Juan Pedro Arocena | Montevideo
@|Solemos oír que Argentina era, hace 100 años, la nación más rica de la tierra. Según los datos más confiables (Proyecto Maddison), lo fue en 1896. Durante las primeras décadas del siglo XX se mantuvo en los primeros puestos pero por debajo de los EE.UU. y del Reino Unido, entre otras naciones “ricas”. La era de la opulencia (según Alberto Dodero y Philippe Cros) puede ubicarse entre los años 1889 y 1939. Fue una época signada por la expresión “de París a la estancia”, la que pinta un modo de vida principesco que dio lugar en Francia al modismo “Il est riche comme un argentin”. En 1946 decía el Gral. Perón: “No podemos caminar por los pasillos del Banco Central, tan abarrotados están de lingotes de oro”. Pero una cosa es opulencia y otra muy distinta, desarrollo económico. Argentina provista de una fuente de riqueza por la que se la conoció con justicia como “el granero del mundo”, padece un subdesarrollo de muy similares características al resto de las naciones sudamericanas, presa en el siglo XX de una debilidad institucional y de una corrupción (hasta hoy) proverbiales.
No somos en Sudamérica muy diferentes a nuestra Madre Patria que, a casi cuatro décadas de su ingreso en la Unión Europea, sigue a la cola del desarrollo del capitalismo occidental; habiendo transcurrido el siglo XX transita por revoluciones, guerras civiles, terrorismo, regímenes de facto y un conservadurismo nostálgico de la abundancia de metales preciosos propios de su siglo de oro mercantilista y anticapitalista. En pleno siglo XXI ni siquiera ha podido consolidar el concepto de estado - nación y muchos españoles se sienten pertenecientes a varias patrias, con culturas y regionalismos que desembocan en sub -nacionalismos de supervivencia inconcebible.
El patriciado argentino enriquecido y por lo tanto con la suficiente acumulación de capital, por razones culturales heredadas, no dio lugar al empresario capitalista que innova, asume riesgos, emprende la diversificación productiva, invierte, abre fuentes de trabajo y paga buenos salarios. El modelo a imitar no fue el de la burguesía emprendedora norteamericana sino el de la decadente aristocracia europea, al punto de reeditar en las enormes estancias y en las quintas las cacerías del zorro con mujeres vestidas de amazonas y servidores de libreas.
Hacia fines de siglo (XIX), devino europeizante, con lo que fue perdiendo toda capacidad de ese liderazgo que había permitido a sus tatarabuelos conducir al pueblo por el camino de la revolución liberal e independentista.

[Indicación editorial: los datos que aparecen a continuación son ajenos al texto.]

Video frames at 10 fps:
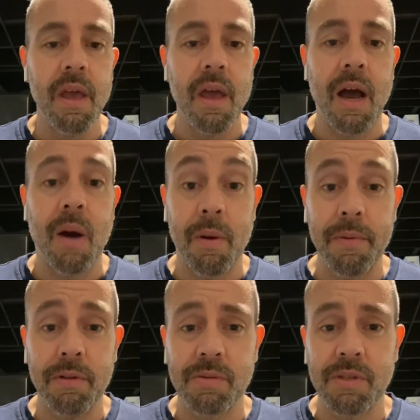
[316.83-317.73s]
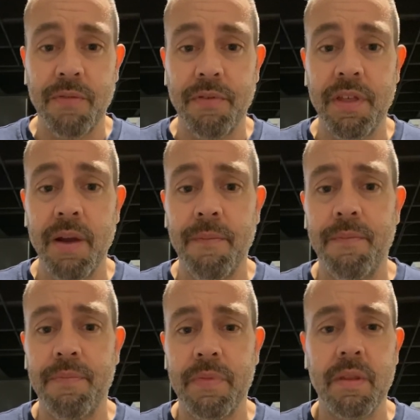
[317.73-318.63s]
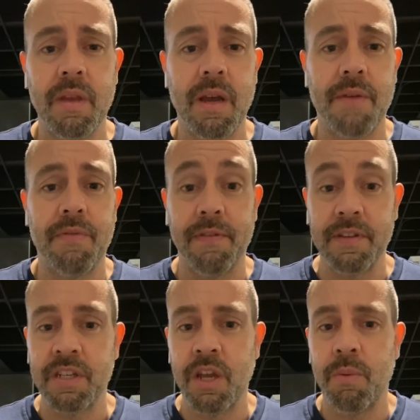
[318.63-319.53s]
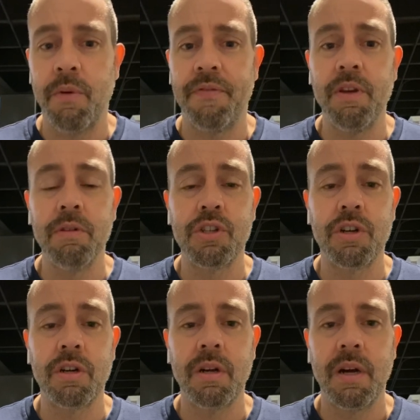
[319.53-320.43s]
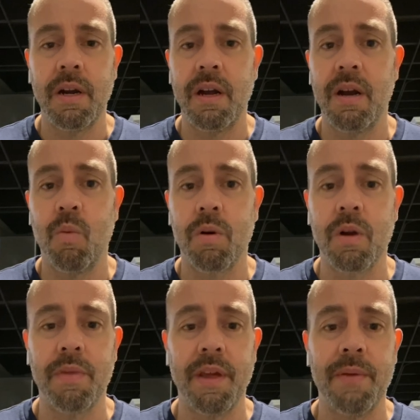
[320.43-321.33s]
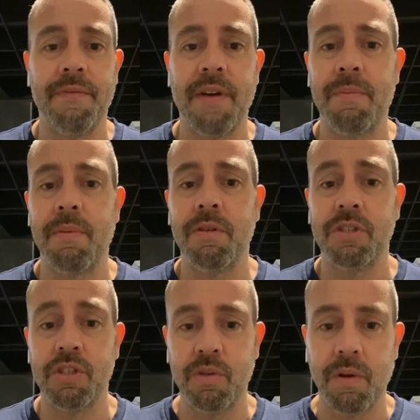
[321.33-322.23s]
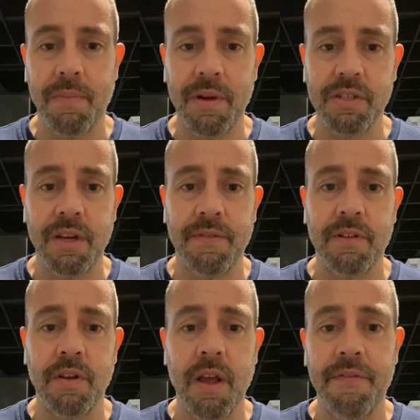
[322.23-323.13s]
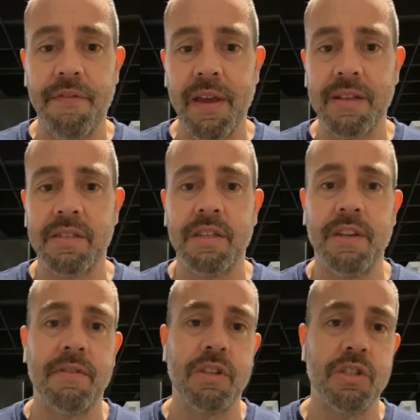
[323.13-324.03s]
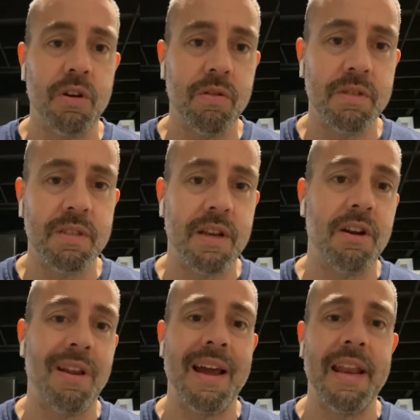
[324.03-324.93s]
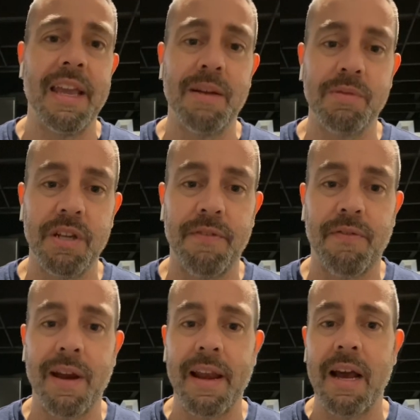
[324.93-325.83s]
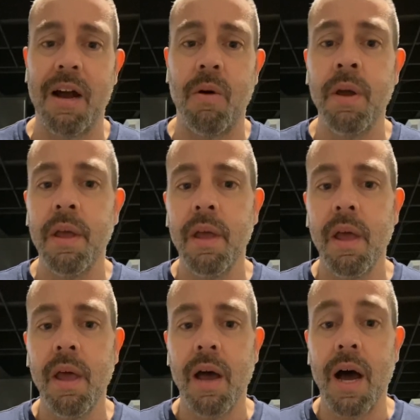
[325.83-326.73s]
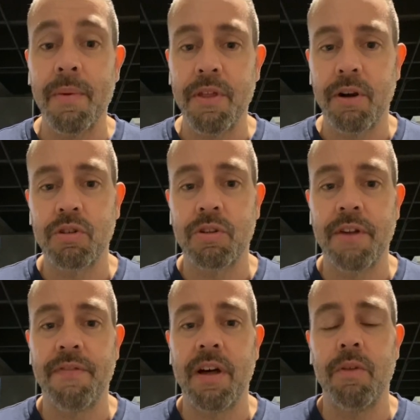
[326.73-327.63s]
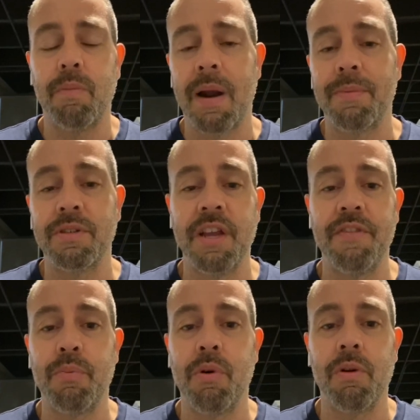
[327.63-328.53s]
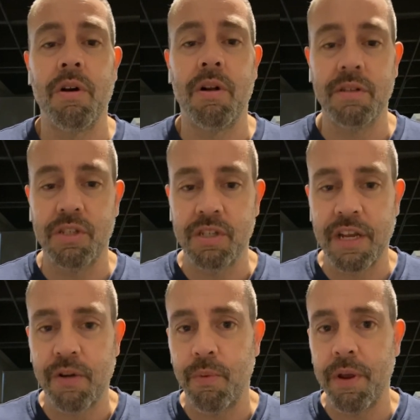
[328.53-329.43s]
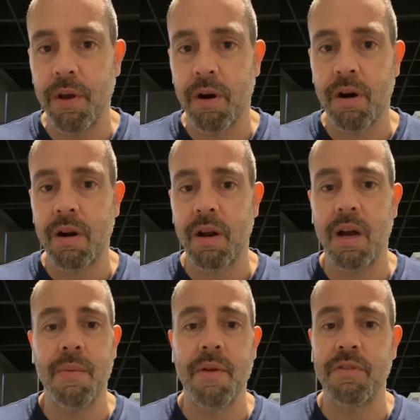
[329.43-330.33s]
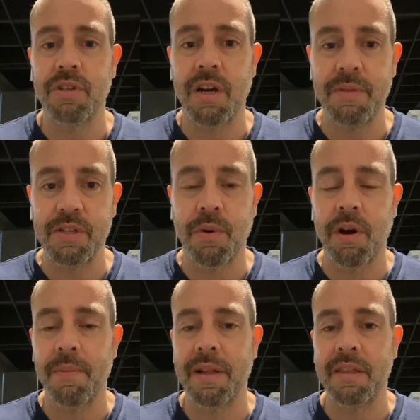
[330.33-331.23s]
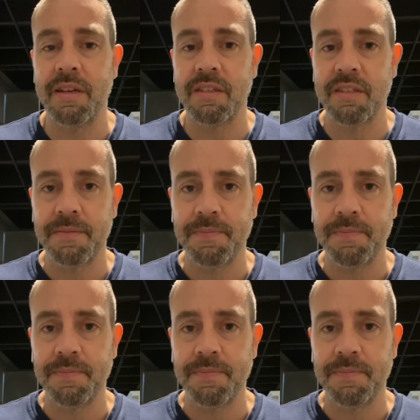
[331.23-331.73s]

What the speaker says: We're going to be doing some stuff with him for the foreseeable future, working with LM Fight Promotions, doing a bunch of different events and different shows. They're lining up stuff right now, but they're also trying to follow proper safety protocols just like we are. Everyone's trying to be smart about this.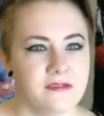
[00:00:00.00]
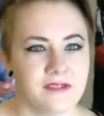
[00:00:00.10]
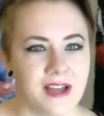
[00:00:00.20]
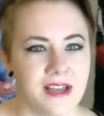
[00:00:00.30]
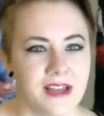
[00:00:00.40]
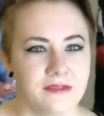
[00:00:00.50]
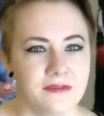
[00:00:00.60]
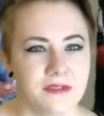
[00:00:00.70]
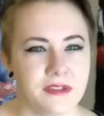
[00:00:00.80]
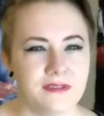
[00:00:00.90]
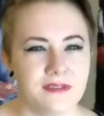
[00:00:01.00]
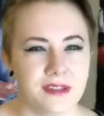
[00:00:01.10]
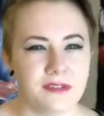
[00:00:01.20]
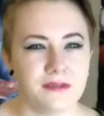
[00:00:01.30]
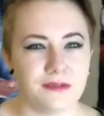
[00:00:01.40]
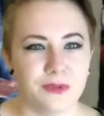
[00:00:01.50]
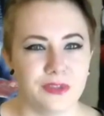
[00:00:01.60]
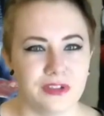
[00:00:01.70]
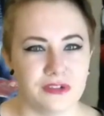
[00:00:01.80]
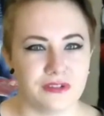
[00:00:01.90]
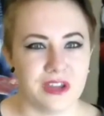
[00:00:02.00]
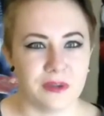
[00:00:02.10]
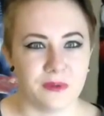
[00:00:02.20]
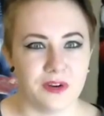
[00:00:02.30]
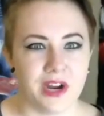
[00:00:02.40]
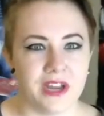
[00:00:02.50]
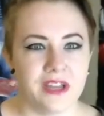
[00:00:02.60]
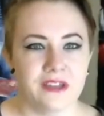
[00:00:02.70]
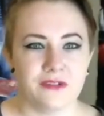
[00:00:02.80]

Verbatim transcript: 5? The 6 is the one that just came out, right?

En ese contexto, el Gral. Perón pretendió liderar desde el Estado, lo que la sociedad civil no había sido capaz de generar: la distribución del ingreso y la diversificación productiva. Pero la distribución del ingreso que no se verifica como consecuencia del desarrollo económico capitalista, genera un estado de bienestar transitorio, cuyo destino inevitable es la ruina, por no provenir de la creación de riqueza sino del mero reparto de lingotes.
Así, la parasitosis se generaliza descendiendo desde el vértice de la pirámide social. Análogamente y tras idéntica utopía estatista, se pretendió abordar la diversificación productiva de la mano de la sustitución de importaciones (Raúl Prebisch 1949 “El trimestre Económico”). Un modelo que se agotó rápidamente en toda Sudamérica, dando lugar a una industria ineficiente y a décadas perdidas.
En conclusión: Argentina, opulenta sí, pero no desarrollada.
No es menor la diferencia y si convenimos en admitirla, deberemos concluir que la tarea de todo gobierno que pretenda acabar con la ruina populista, deberá comenzar a transitar por el todavía inexplorado camino del desarrollo económico capitalista. Emprenderlo no significa retornar a la mera opulencia de hace 100 años. Se trata de algo mucho más complejo que debe instaurar el emprendedurismo, el ansia de progreso, la honestidad, las relaciones de colaboración entre empleados y empleadores, la inversión, la asunción de riesgos y el dinamismo de un capital que no sólo se acumula, sino que se reinvierte generando fuentes de trabajo y que, en su vocación innovadora, multiplica la productividad del trabajador.
Se trata de una verdadera revolución cultural cuyo indispensable pre-requisito es la restauración de la confianza en su propio país, la que viene siendo atacada en su línea de flotación desde hace muchas décadas. Combatir la inflación y acabar con el déficit fiscal, restituir los equilibrios macroeconómicos y la estructura de precios relativos, aun siendo tareas que presentan hoy dificultades importantes, son apenas el prefacio del comienzo.